(Dataset entries)
————————

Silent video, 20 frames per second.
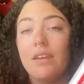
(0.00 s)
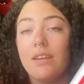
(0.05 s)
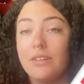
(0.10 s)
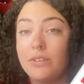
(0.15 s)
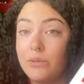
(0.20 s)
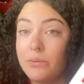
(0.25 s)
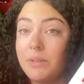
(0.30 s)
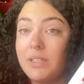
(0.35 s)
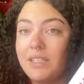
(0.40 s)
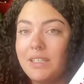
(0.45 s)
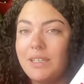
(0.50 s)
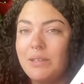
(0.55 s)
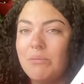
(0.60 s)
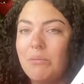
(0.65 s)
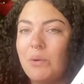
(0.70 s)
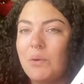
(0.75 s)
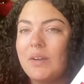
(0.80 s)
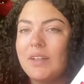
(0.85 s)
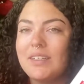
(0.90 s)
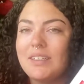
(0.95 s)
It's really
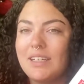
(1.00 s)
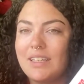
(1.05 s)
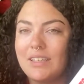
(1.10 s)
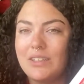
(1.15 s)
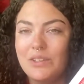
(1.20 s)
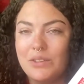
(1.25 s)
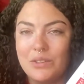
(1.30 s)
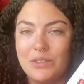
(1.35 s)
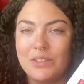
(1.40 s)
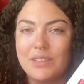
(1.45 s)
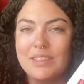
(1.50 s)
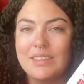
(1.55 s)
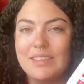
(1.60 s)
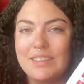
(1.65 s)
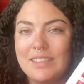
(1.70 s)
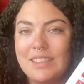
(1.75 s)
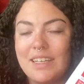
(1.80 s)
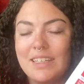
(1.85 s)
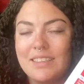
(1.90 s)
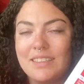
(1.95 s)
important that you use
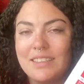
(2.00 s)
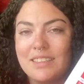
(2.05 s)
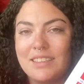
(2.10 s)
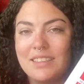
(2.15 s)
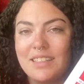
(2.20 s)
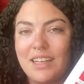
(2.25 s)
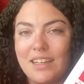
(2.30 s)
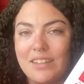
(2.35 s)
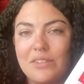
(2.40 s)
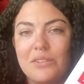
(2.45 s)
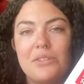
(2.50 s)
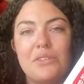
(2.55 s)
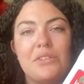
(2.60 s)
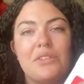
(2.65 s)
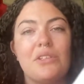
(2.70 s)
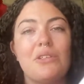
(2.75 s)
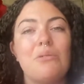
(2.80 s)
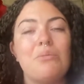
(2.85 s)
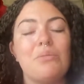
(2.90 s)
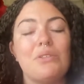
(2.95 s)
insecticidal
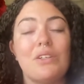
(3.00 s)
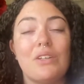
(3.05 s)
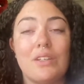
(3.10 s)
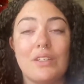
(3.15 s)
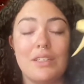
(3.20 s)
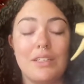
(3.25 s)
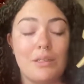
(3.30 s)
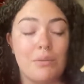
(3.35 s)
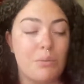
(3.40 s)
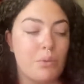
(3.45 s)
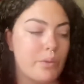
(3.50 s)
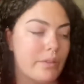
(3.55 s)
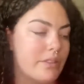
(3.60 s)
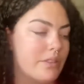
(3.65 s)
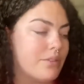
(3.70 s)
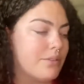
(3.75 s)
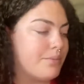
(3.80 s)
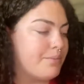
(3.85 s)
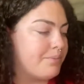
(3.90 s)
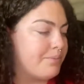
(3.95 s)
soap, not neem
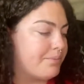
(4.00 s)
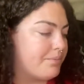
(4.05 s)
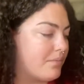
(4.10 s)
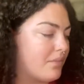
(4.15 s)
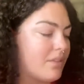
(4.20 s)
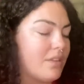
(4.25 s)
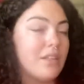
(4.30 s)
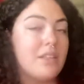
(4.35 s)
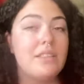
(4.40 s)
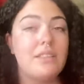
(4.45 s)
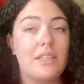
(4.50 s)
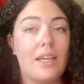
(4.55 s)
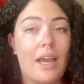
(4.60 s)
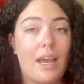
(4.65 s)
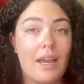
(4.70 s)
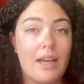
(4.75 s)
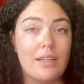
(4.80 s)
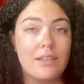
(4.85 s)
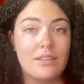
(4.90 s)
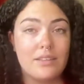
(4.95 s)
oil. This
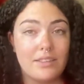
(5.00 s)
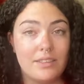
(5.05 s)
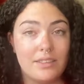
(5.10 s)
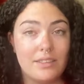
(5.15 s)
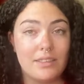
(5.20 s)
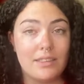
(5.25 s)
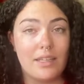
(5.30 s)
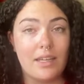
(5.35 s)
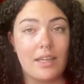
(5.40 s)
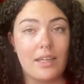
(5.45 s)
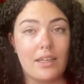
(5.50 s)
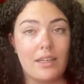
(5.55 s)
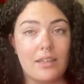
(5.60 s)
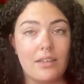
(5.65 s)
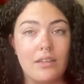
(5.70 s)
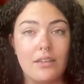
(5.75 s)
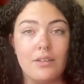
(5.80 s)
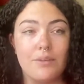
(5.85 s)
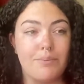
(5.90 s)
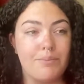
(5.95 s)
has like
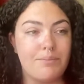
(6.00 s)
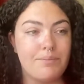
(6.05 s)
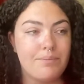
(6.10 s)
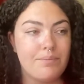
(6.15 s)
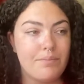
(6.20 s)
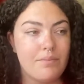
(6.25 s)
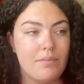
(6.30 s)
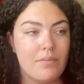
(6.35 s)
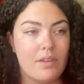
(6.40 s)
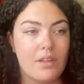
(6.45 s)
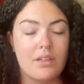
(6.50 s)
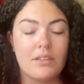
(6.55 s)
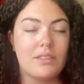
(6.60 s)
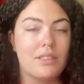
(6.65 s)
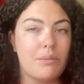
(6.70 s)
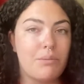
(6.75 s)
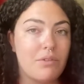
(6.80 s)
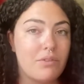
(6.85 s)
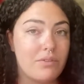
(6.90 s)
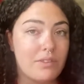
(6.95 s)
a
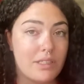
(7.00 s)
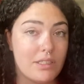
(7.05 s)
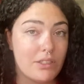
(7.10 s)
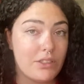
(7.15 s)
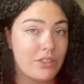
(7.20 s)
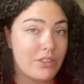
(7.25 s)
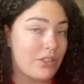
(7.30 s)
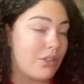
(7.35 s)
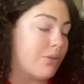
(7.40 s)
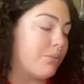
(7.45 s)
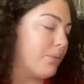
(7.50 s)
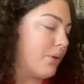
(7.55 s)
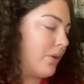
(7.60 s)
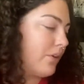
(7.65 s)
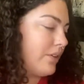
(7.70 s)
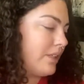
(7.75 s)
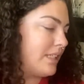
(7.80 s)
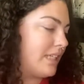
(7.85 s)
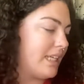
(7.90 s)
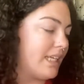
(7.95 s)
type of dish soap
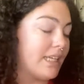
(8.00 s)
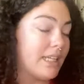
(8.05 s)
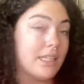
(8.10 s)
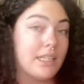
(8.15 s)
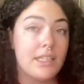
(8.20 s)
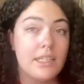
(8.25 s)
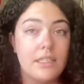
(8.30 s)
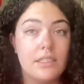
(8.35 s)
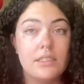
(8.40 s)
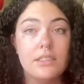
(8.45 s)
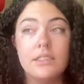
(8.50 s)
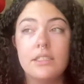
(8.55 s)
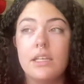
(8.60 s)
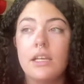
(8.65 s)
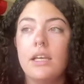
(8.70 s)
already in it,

————————

TASK TO COMPLETE -> What is needed is an exact transcription of every entry, minus the pictures.

FINISHED TASK ->
Silent video, 20 frames per second.
(0.00 s)
(0.05 s)
(0.10 s)
(0.15 s)
(0.20 s)
(0.25 s)
(0.30 s)
(0.35 s)
(0.40 s)
(0.45 s)
(0.50 s)
(0.55 s)
(0.60 s)
(0.65 s)
(0.70 s)
(0.75 s)
(0.80 s)
(0.85 s)
(0.90 s)
(0.95 s)
It's really
(1.00 s)
(1.05 s)
(1.10 s)
(1.15 s)
(1.20 s)
(1.25 s)
(1.30 s)
(1.35 s)
(1.40 s)
(1.45 s)
(1.50 s)
(1.55 s)
(1.60 s)
(1.65 s)
(1.70 s)
(1.75 s)
(1.80 s)
(1.85 s)
(1.90 s)
(1.95 s)
important that you use
(2.00 s)
(2.05 s)
(2.10 s)
(2.15 s)
(2.20 s)
(2.25 s)
(2.30 s)
(2.35 s)
(2.40 s)
(2.45 s)
(2.50 s)
(2.55 s)
(2.60 s)
(2.65 s)
(2.70 s)
(2.75 s)
(2.80 s)
(2.85 s)
(2.90 s)
(2.95 s)
insecticidal
(3.00 s)
(3.05 s)
(3.10 s)
(3.15 s)
(3.20 s)
(3.25 s)
(3.30 s)
(3.35 s)
(3.40 s)
(3.45 s)
(3.50 s)
(3.55 s)
(3.60 s)
(3.65 s)
(3.70 s)
(3.75 s)
(3.80 s)
(3.85 s)
(3.90 s)
(3.95 s)
soap, not neem
(4.00 s)
(4.05 s)
(4.10 s)
(4.15 s)
(4.20 s)
(4.25 s)
(4.30 s)
(4.35 s)
(4.40 s)
(4.45 s)
(4.50 s)
(4.55 s)
(4.60 s)
(4.65 s)
(4.70 s)
(4.75 s)
(4.80 s)
(4.85 s)
(4.90 s)
(4.95 s)
oil. This
(5.00 s)
(5.05 s)
(5.10 s)
(5.15 s)
(5.20 s)
(5.25 s)
(5.30 s)
(5.35 s)
(5.40 s)
(5.45 s)
(5.50 s)
(5.55 s)
(5.60 s)
(5.65 s)
(5.70 s)
(5.75 s)
(5.80 s)
(5.85 s)
(5.90 s)
(5.95 s)
has like
(6.00 s)
(6.05 s)
(6.10 s)
(6.15 s)
(6.20 s)
(6.25 s)
(6.30 s)
(6.35 s)
(6.40 s)
(6.45 s)
(6.50 s)
(6.55 s)
(6.60 s)
(6.65 s)
(6.70 s)
(6.75 s)
(6.80 s)
(6.85 s)
(6.90 s)
(6.95 s)
a
(7.00 s)
(7.05 s)
(7.10 s)
(7.15 s)
(7.20 s)
(7.25 s)
(7.30 s)
(7.35 s)
(7.40 s)
(7.45 s)
(7.50 s)
(7.55 s)
(7.60 s)
(7.65 s)
(7.70 s)
(7.75 s)
(7.80 s)
(7.85 s)
(7.90 s)
(7.95 s)
type of dish soap
(8.00 s)
(8.05 s)
(8.10 s)
(8.15 s)
(8.20 s)
(8.25 s)
(8.30 s)
(8.35 s)
(8.40 s)
(8.45 s)
(8.50 s)
(8.55 s)
(8.60 s)
(8.65 s)
(8.70 s)
already in it,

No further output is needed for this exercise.